Within higher education, and thus within InCommon, there are two principal mechanisms for user identification profiled for use with SAML: the eduPersonPrincipalName (EPPN) and eduPersonTargetedID attributes.
- IdPs support the eduPersonPrincipalName and eduPersonTargetedID attributes.
- When SAML 2.0 is used, the "persistent"
<NameID>format is used to represent the eduPersonTargetedID attribute.
- The release of eduPersonTargetedID is automated for most or all affiliates (save perhaps for students opting out under FERPA) to SPs that are not otherwise subject to user anonymity requirements, such as some library services.
IdPs are encouraged to support both the eduPersonPrincipalName and eduPersonTargetedID attributes, particularly in the case that the institution reassigns EPPN values to different users after periods of disuse. Even for those that do not reassign, there is value in eduPersonTargetedID in contributing to the privacy of one's users as they interact with different services.
eduPersonTargetedID, unlike EPPN, does not have a single, universal string representation. Rather, it's a data "triple" that different deployments will manipulate into forms that are appropriate for their needs. Many applications will also struggle with their length and appearance; such applications are commonly those that also expect to receive personally-identifying attributes such as name and email address, defeating most of the privacy benefits of eduPersonTargetedID in isolation. In such cases, EPPN may be a better choice. In the case that reassignment is allowed, EPPN can be accompanied by eduPersonTargetedID to detect reassignment, but most packaged applications will be unable to rely on such an approach.

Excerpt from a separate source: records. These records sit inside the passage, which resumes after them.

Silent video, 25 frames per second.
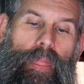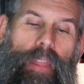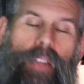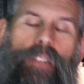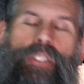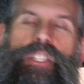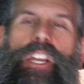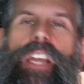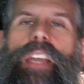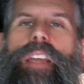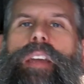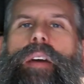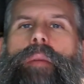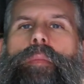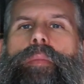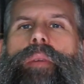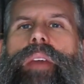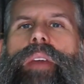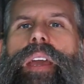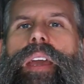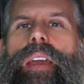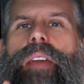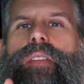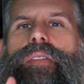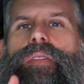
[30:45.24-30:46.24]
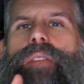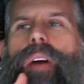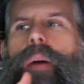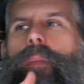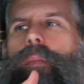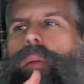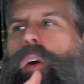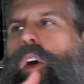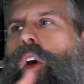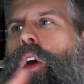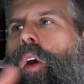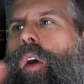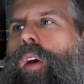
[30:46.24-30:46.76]
Jacob gave
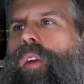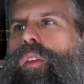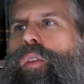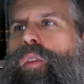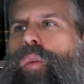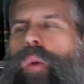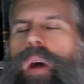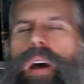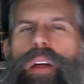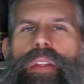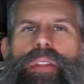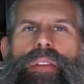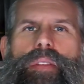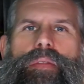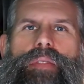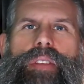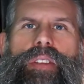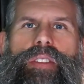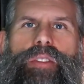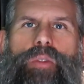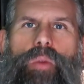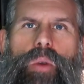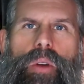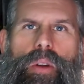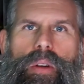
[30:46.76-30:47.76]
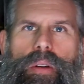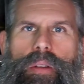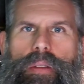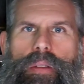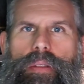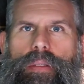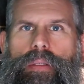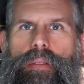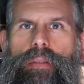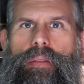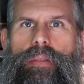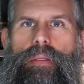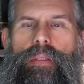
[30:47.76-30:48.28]
up all the wealth of this worldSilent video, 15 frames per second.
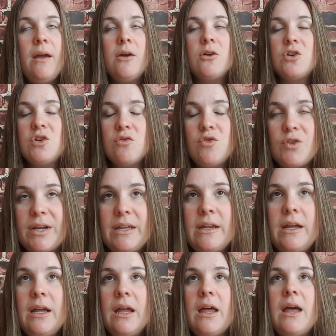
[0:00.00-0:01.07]
or children.
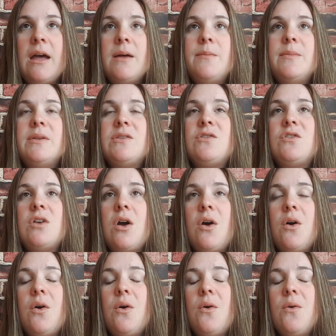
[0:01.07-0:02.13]

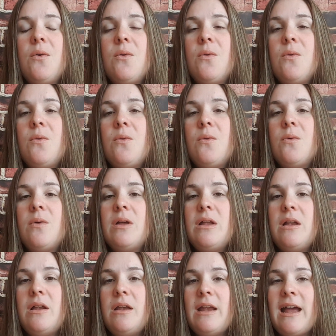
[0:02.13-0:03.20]
So
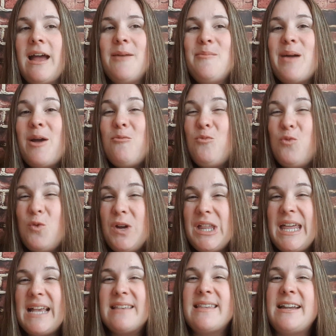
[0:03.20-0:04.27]
I'm
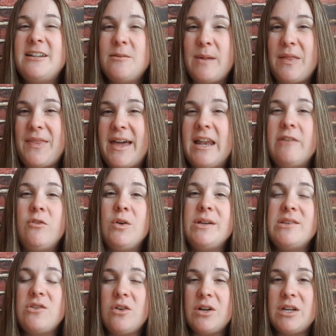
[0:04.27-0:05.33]
really excited about that. I've already
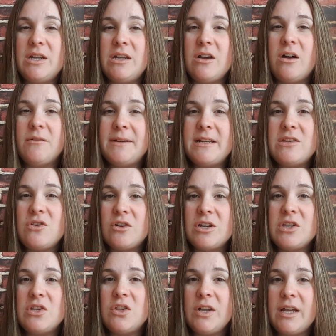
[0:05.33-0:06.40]
started
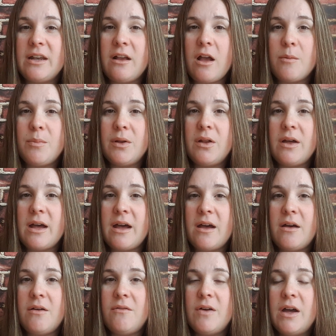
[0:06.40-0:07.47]
to look at a couple
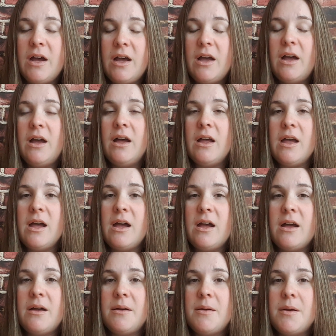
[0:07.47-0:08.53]
of
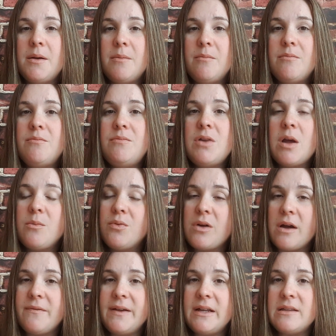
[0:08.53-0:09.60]

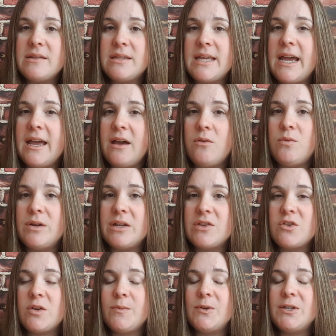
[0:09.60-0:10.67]
nonprofits that I want to
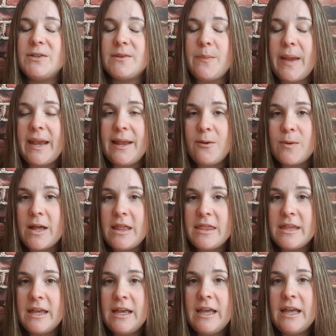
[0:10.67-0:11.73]
start participating with,
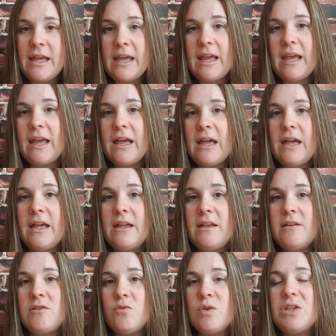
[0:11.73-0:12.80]

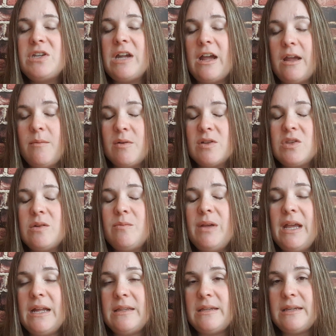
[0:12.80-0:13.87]
and with time I'll
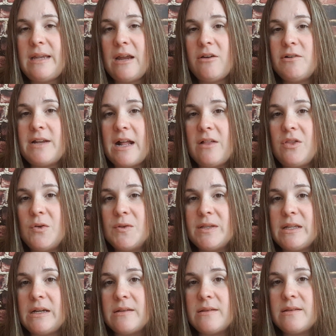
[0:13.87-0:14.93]
begin to narrow down those
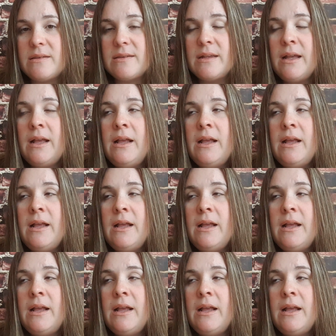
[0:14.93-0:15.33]
lists.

There is benefit to IdPs supporting eduPersonTargetedID in order to foster adoption by applications. Releasing it by default when anonymity is not a requirement is a strong step in encouraging its use, given the challenges associated with obtaining attribute release. The privacy risks are minimal, given all the other mechanisms that a single site can use to track repeated access.

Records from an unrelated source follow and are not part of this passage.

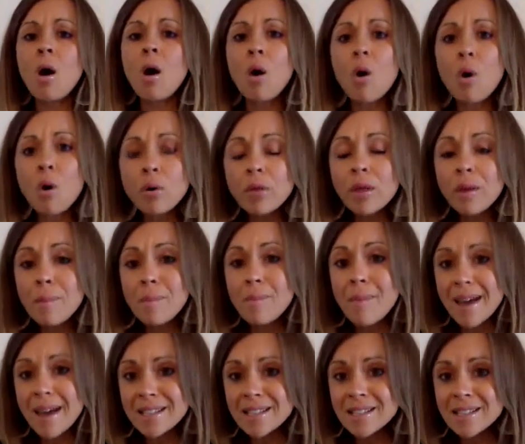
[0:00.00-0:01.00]
All that
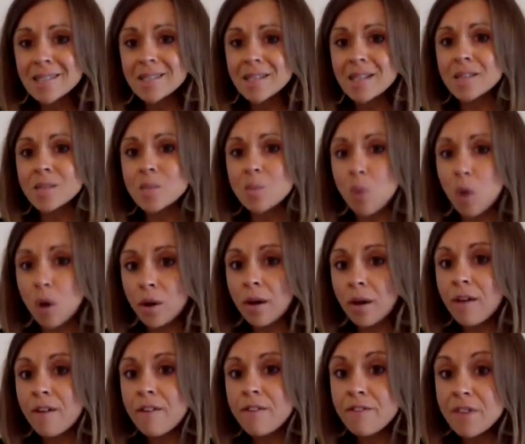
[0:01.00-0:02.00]
matters is what
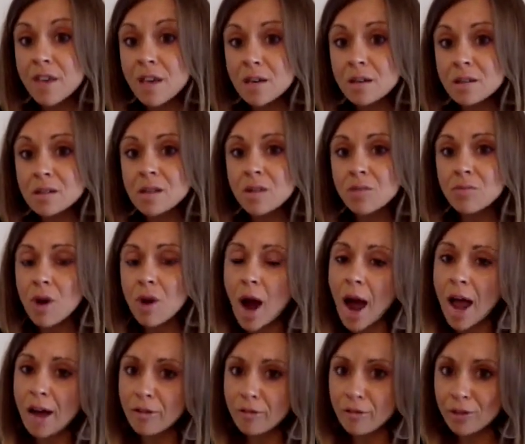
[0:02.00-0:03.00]
feels
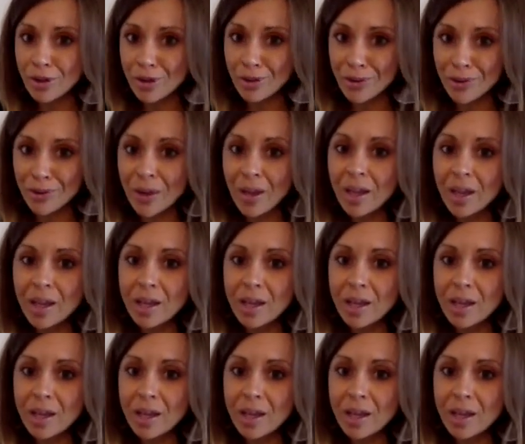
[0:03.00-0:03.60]
right for you.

There are two general approaches for producing "targeted" values: hashing and storage.
The hashing approach involves hashing fixed values associated with the transaction such as the IdP, SP, and user. Hashing is simple to deploy and doesn't increase the pain of clustering an IdP. However, it is sensitive to changes to any of the hash inputs, and can require additional coding work to allow for such changes, or to allow revising the value independent of the inputs.

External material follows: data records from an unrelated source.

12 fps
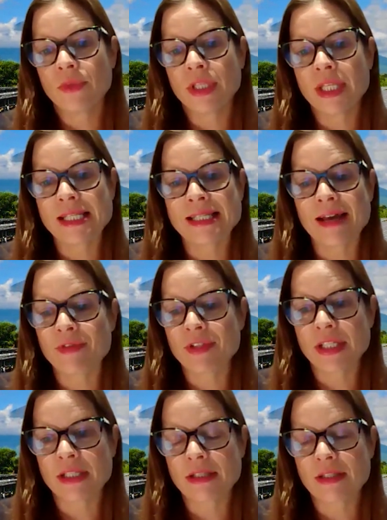This is
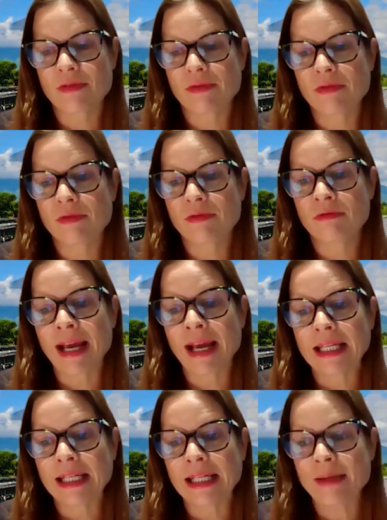evidenced
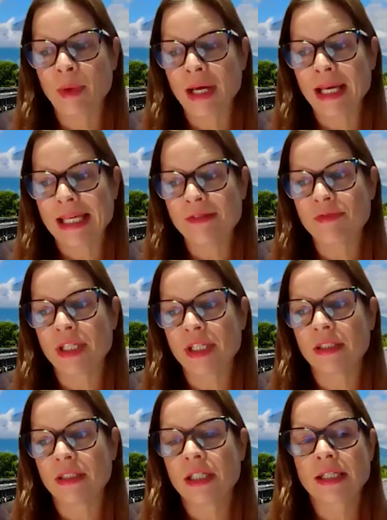regularly by
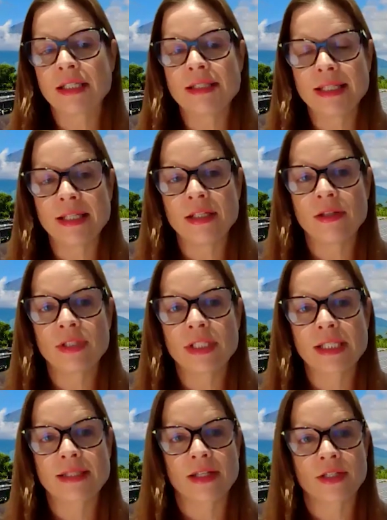even continued
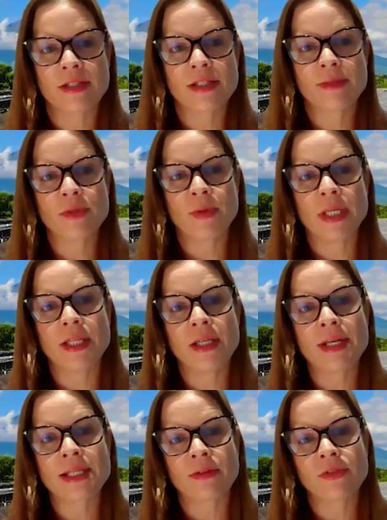discussions between
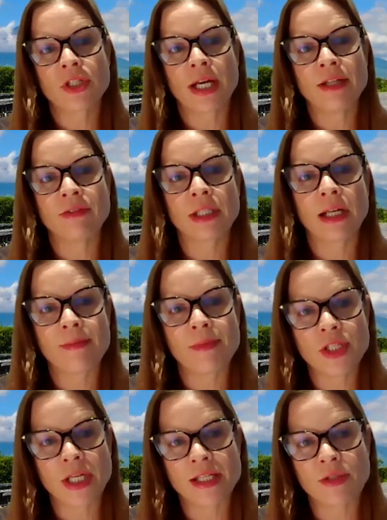the US on China and
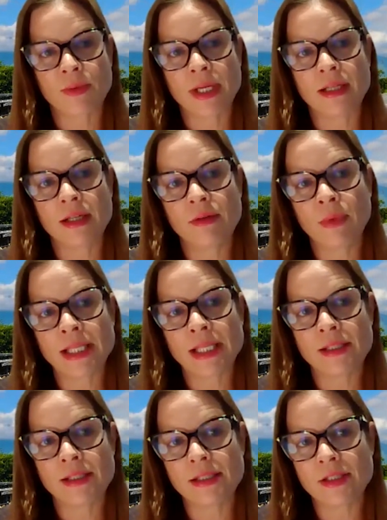climate change
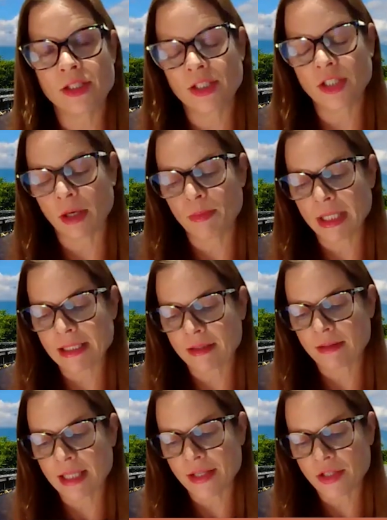when
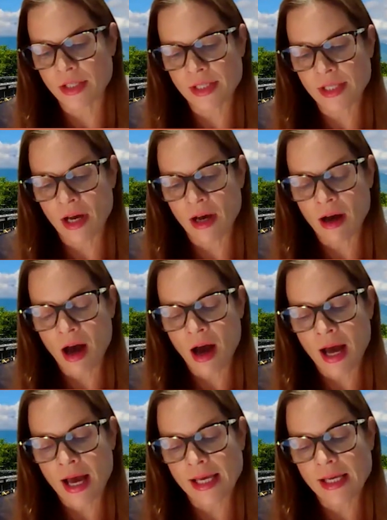geopolitical tensions are
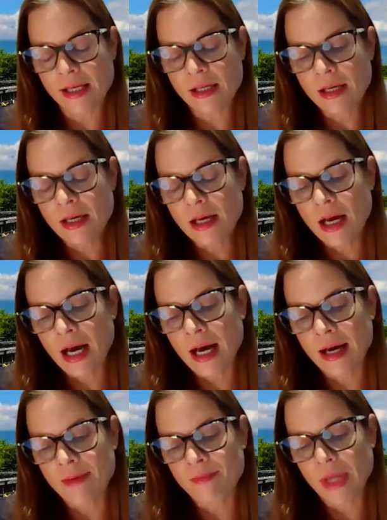high.
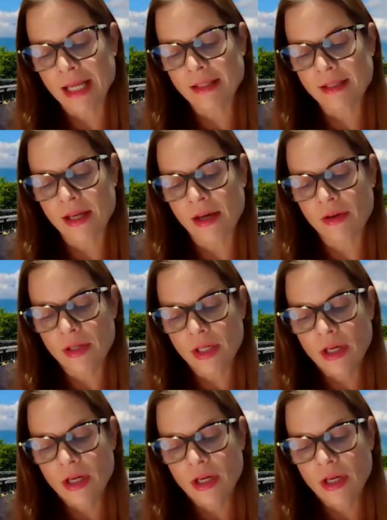And so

The storage approach involves the random or hash-based generation of the value, followed by storage in a database of some kind for reuse. This has the advantage of accommodating lifecycle issues better, and allows for easy lookup/reversing of the identifier, but complicates clustering.
Based on the experiences of deployers, the use of a hashing strategy has proven adequate for most situations and is an easy path to deployment for most IdPs.